As I am no expert of children under two, he is a constant revelation. Although his vocabulary is confined to a few (and I mean a few, like three) basic words, he seems to be able to understand complex instructions and will suddenly do just as you tell him; if you speak Catalan!

His mood swings are the stuff of casebooks. His appetite is eclectic and bewildering. His manner imperious. His confidence overwhelming. His mannerisms captivating. His capriciousness bewitching. His morality, non existent!

All of this is, of course, old hat to those who have dealt with very young children before, but this is all new to me and drainingly fascinating.

You can see experience begin to dictate responses. He already almost knows what is captivating and will nearly consciously behave in a way which will elicit positive responses. This, you might say, can be said for all of us. But we are more knowing; his knowing is almost entirely instinct with just a flavour of intent!

I now know that parents of young children live for The Depletion. That magic moment when full face manic behaviour gives way in an instant to the comatose. And then the period of quietude when, for the first time that day, a breath may be drawn without the worry of what may happen by the time the exhalation has begun.

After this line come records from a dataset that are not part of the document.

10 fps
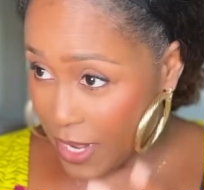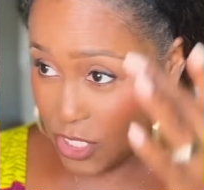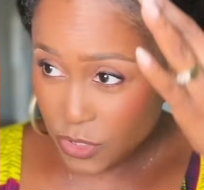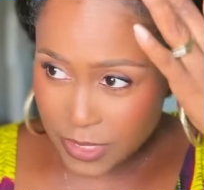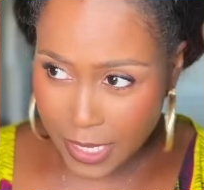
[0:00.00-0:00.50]
As
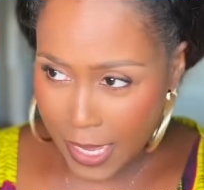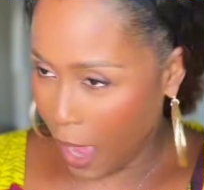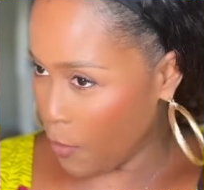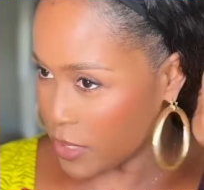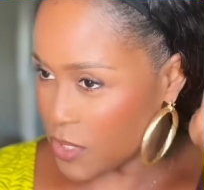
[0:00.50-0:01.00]
you see,
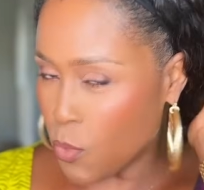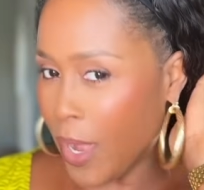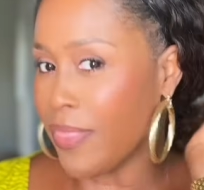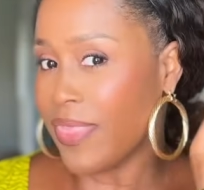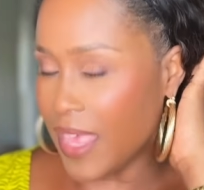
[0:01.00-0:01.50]
I wanted to
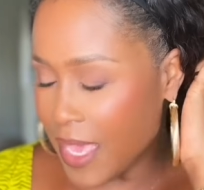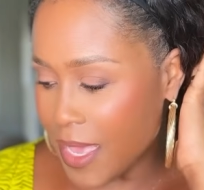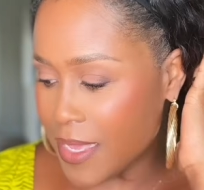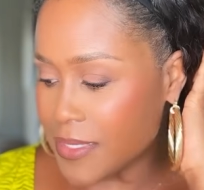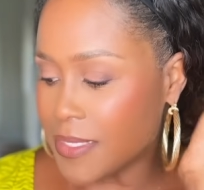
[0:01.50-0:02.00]
wear
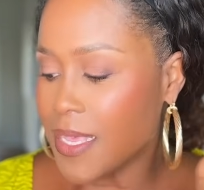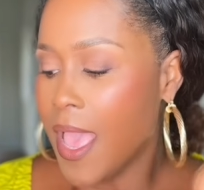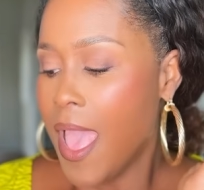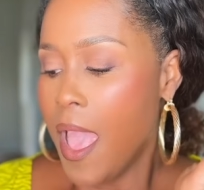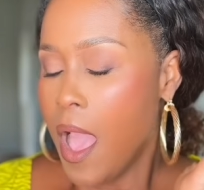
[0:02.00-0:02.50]
this,
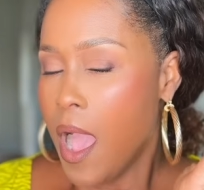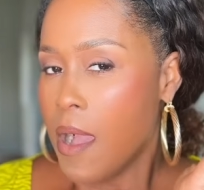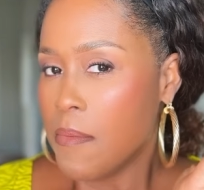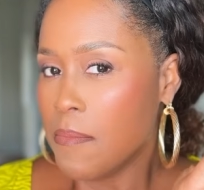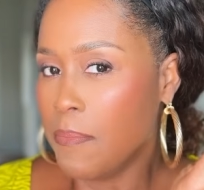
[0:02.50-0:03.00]

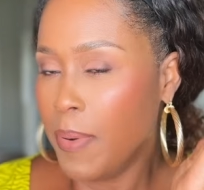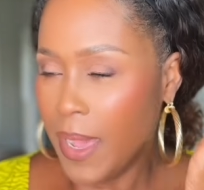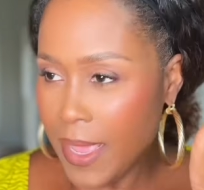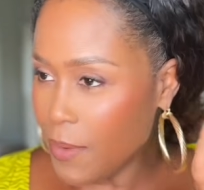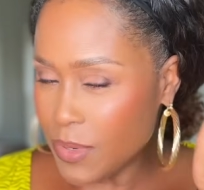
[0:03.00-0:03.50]

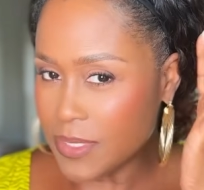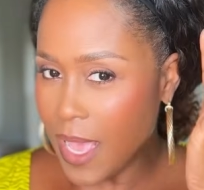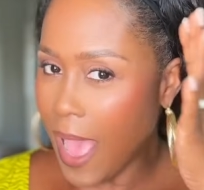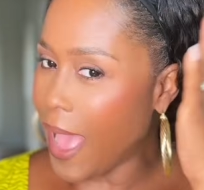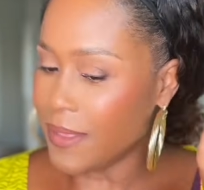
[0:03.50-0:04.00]
but it was,
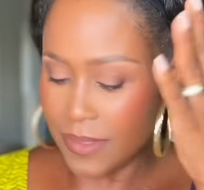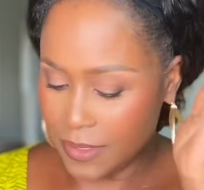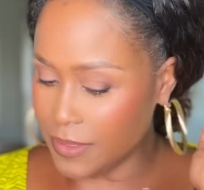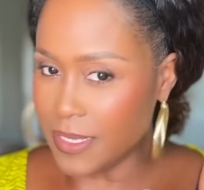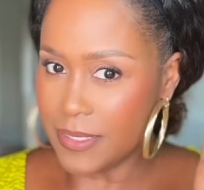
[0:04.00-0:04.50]

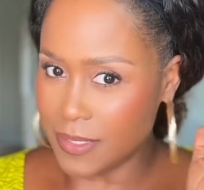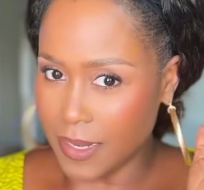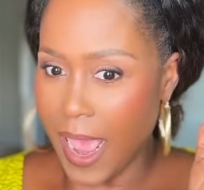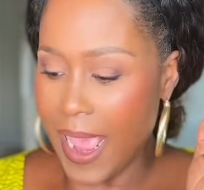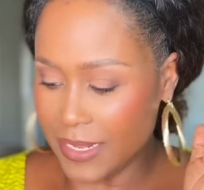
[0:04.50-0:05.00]

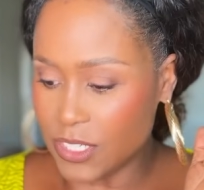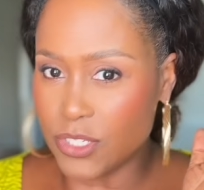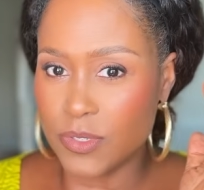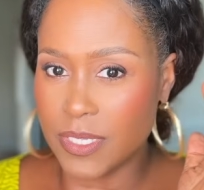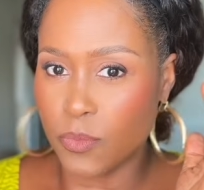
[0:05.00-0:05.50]
listen, I had to
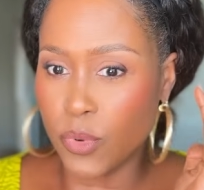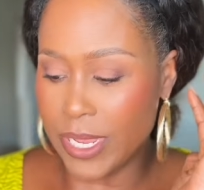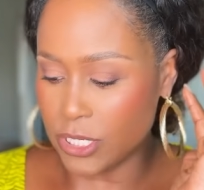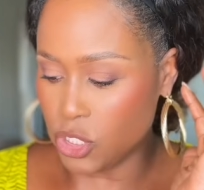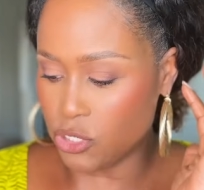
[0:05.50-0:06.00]
do some
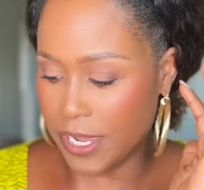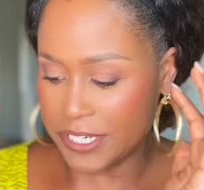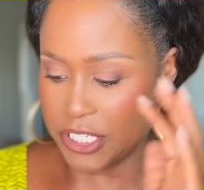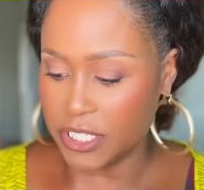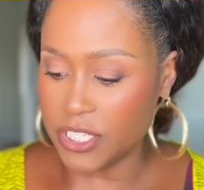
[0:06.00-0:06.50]
reconstruction.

My childhood was, of course, exemplary. I remember one time after I had committed some juvenile indiscretion my father saying to himself, although my mother was in the room at the time, “Well, we have to remember that he had to be woken for his feeds.” It turned out that for my first three weeks of existence I did nothing else of note but cry: day and night. At the end of that time after my father had “thrown” (his word to me many years later) me at my mother with words to the effect that I was her child and she would have to do something about me. I then shut up and, as far as I can make out, my parents had a (relatively) easy run as far as being woken up at unreasonable hours was concerned. I will have to authenticate this reminiscence by reference to Aunt Bet: the repository of all family history, dates, lineage and true anecdotes.

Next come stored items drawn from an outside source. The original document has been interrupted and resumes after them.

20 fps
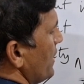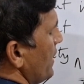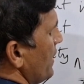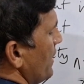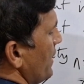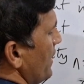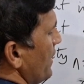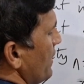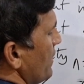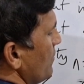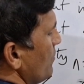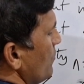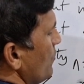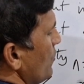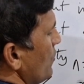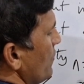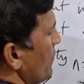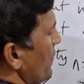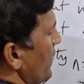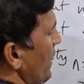can take.
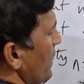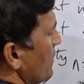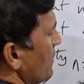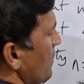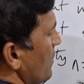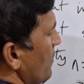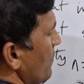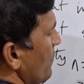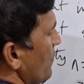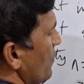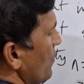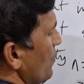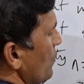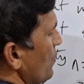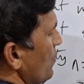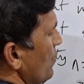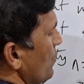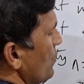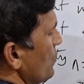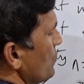Mole fraction of
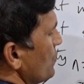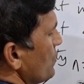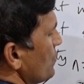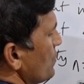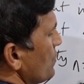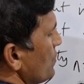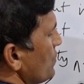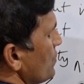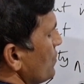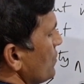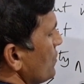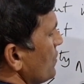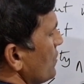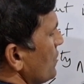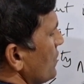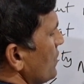glucose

I certainly played on that early (and misleading) behaviour throughout my life, leading to my father’s equally revealing observation, “Stephen, I have been waiting for you to say to me, ‘Dad, you’ve worked for me all your life; go out and work for yourself,’ – I’m retired now!” What I say is that he got off lightly!

One thing I do remember was my inclination as a child to be ‘off into the blue beyond’ as soon as the parental hand loosened. I do not remember trying to escape as a point of principle, it was just as soon as restraint, however loose, dropped – I ‘wandered’. My mother was a great believer in reins and adopted them as the only means she ever found to keep me roughly in the vicinity of her, admittedly manic, observation. The time that my mother’s attention drifted for “a few seconds” (her words) from her very young son, I was well on my way to England, periodically being swamped by passing waves, as I left the coast of Wales and the resort of Pendine far behind.

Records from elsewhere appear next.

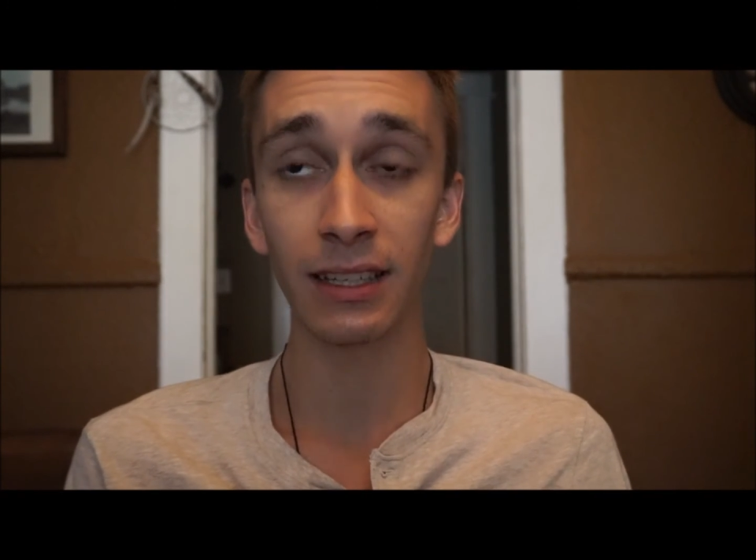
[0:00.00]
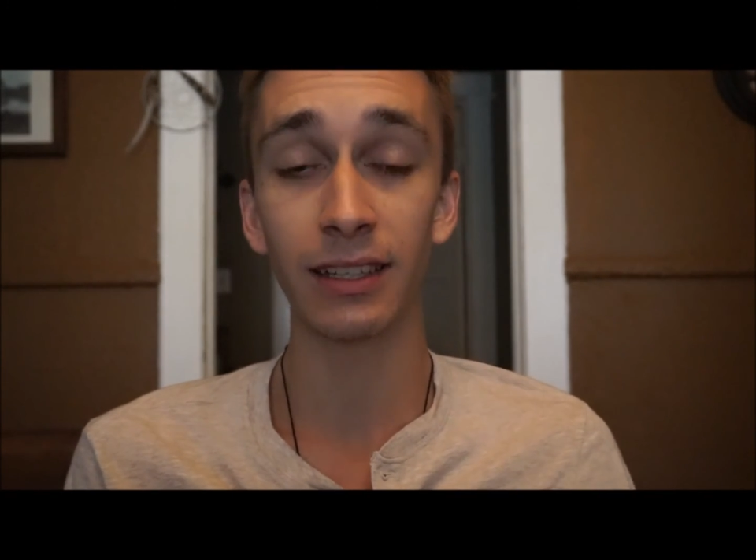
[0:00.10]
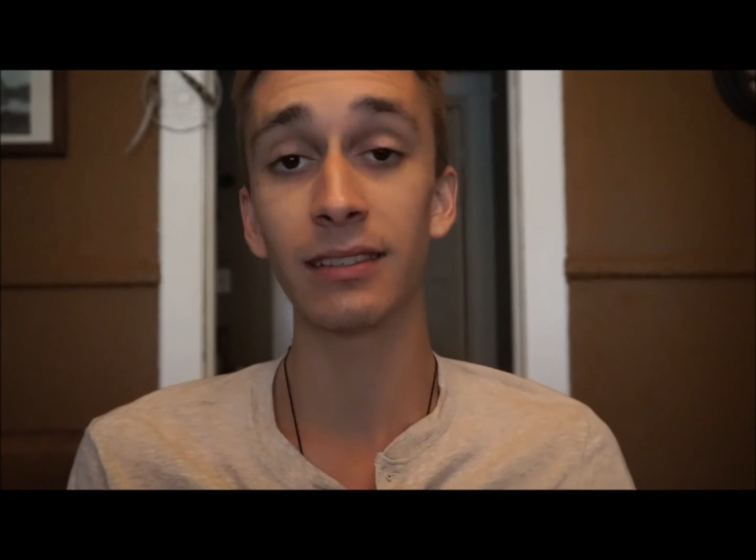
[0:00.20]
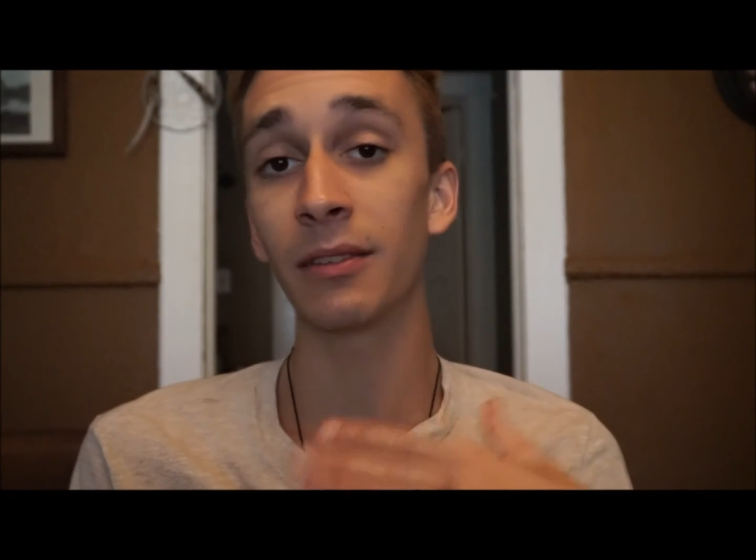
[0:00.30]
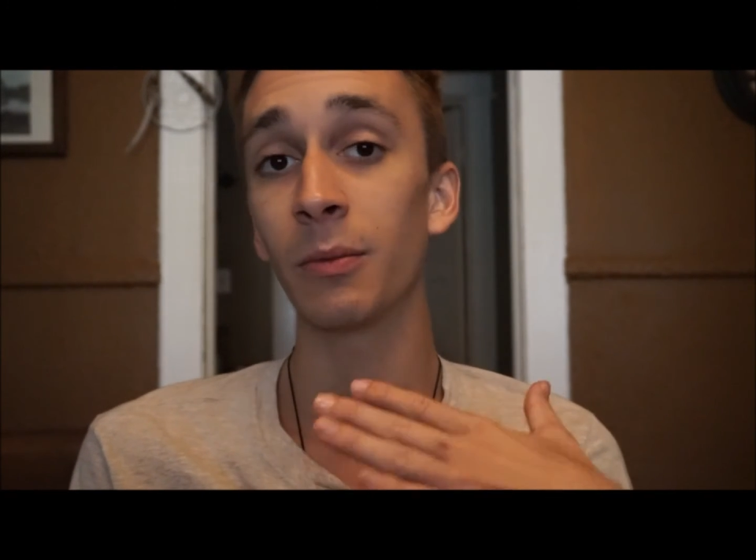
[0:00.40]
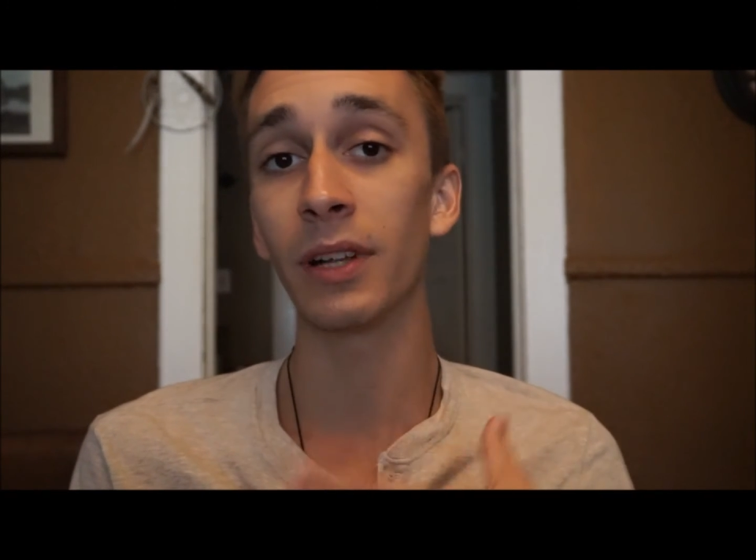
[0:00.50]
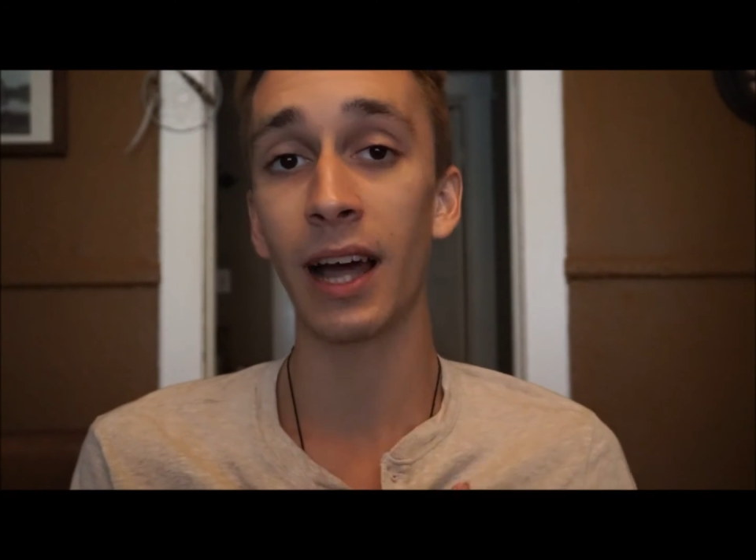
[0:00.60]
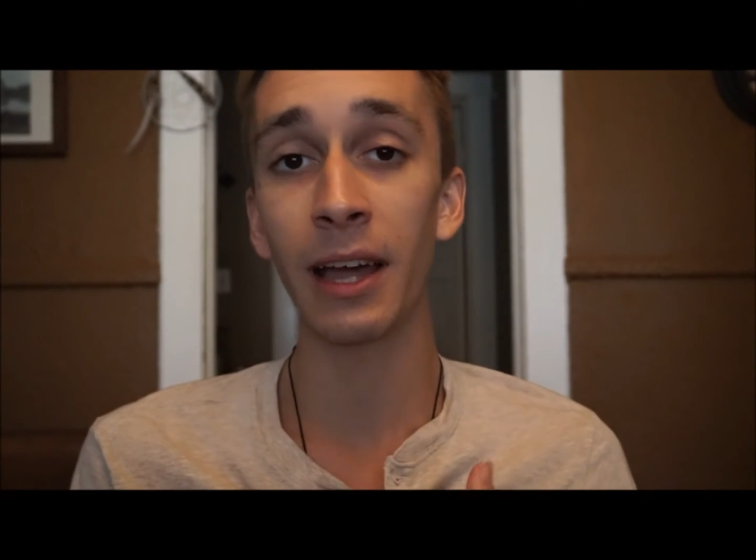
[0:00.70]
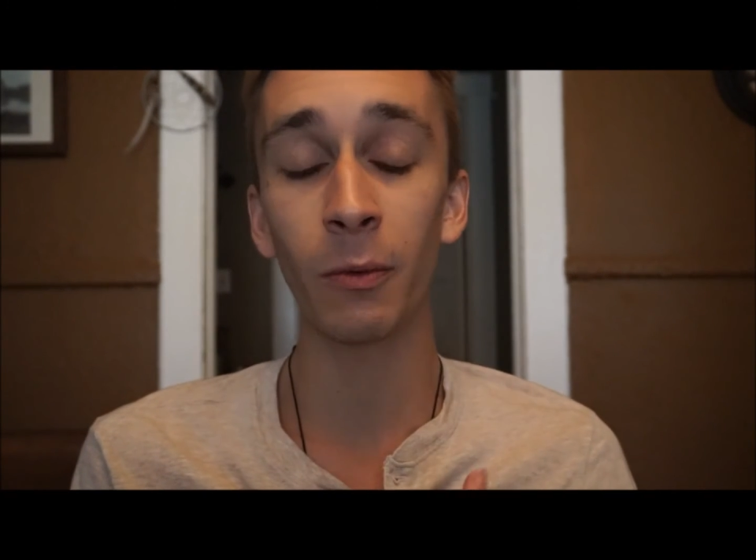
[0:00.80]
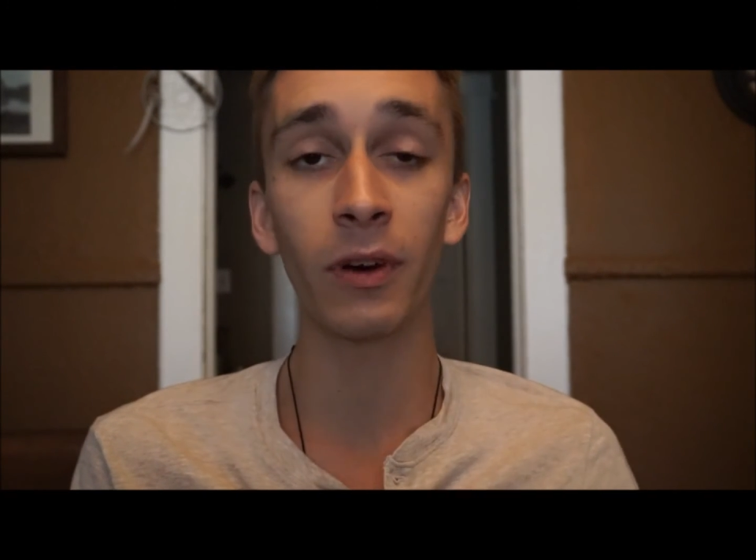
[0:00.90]
this is
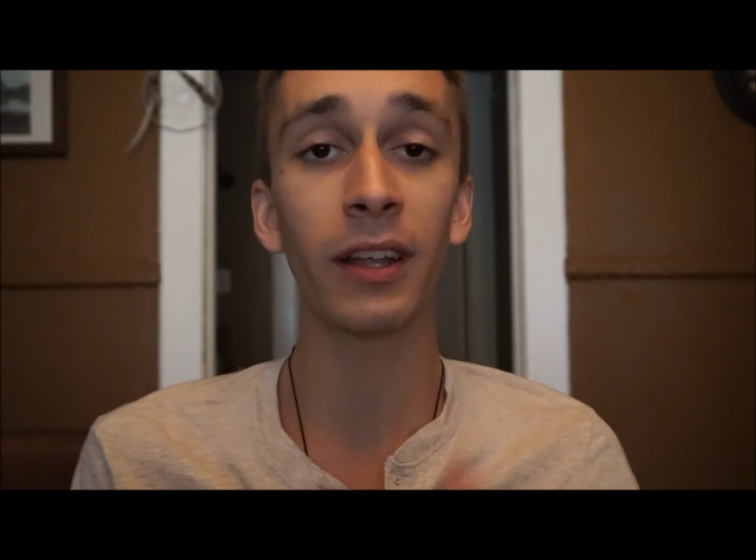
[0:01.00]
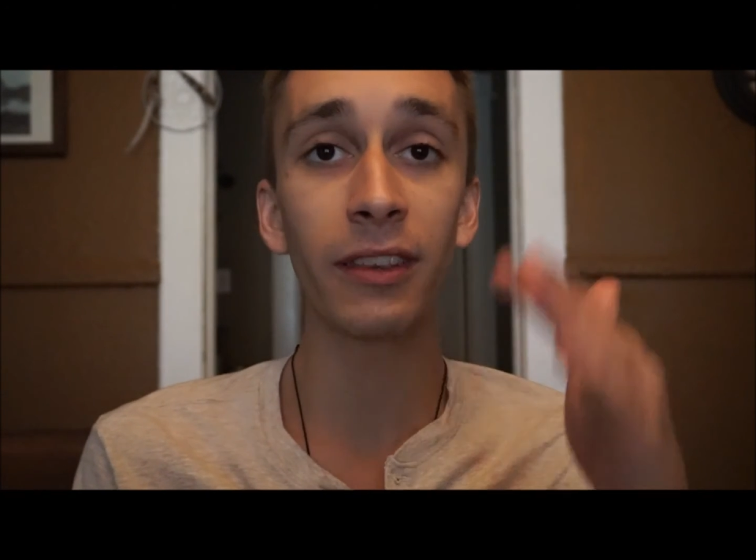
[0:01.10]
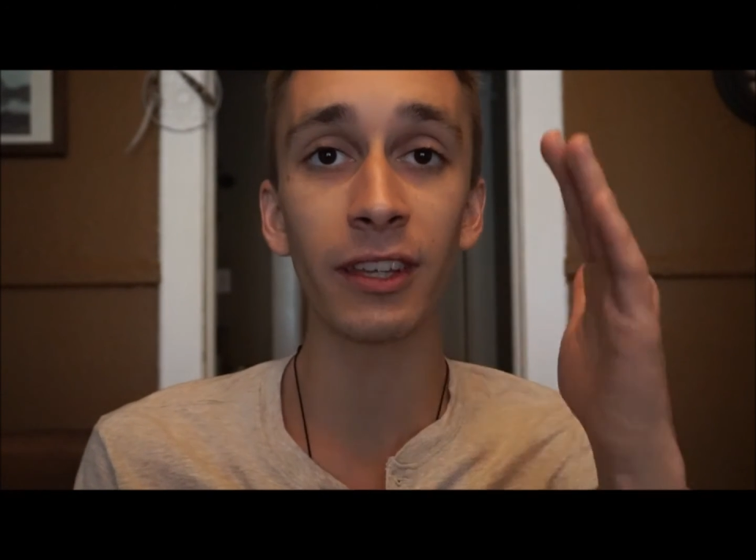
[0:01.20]
what I want,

I will not dwell on the aftermath of my cheery (if somewhat spluttering) greeting, “Hi Dad!” as my father broke several Welsh, British and World records in getting out to me, urged on by my mother’s helpful hysteria! I would merely point out that if Childline had been in existence at that time I would have been more than justified in phoning them. Parents can be so unreasonable. I maintain that I was not drowning; I was merely being submerged on an increasingly regular basis. It’s all (as I didn’t get the chance to tell Dad at the time) semantics.

Who knows what excesses will be effortlessly committed before the end of tomorrow?

But, on the positive side, tomorrow is the traditional day of Carmen’s paella.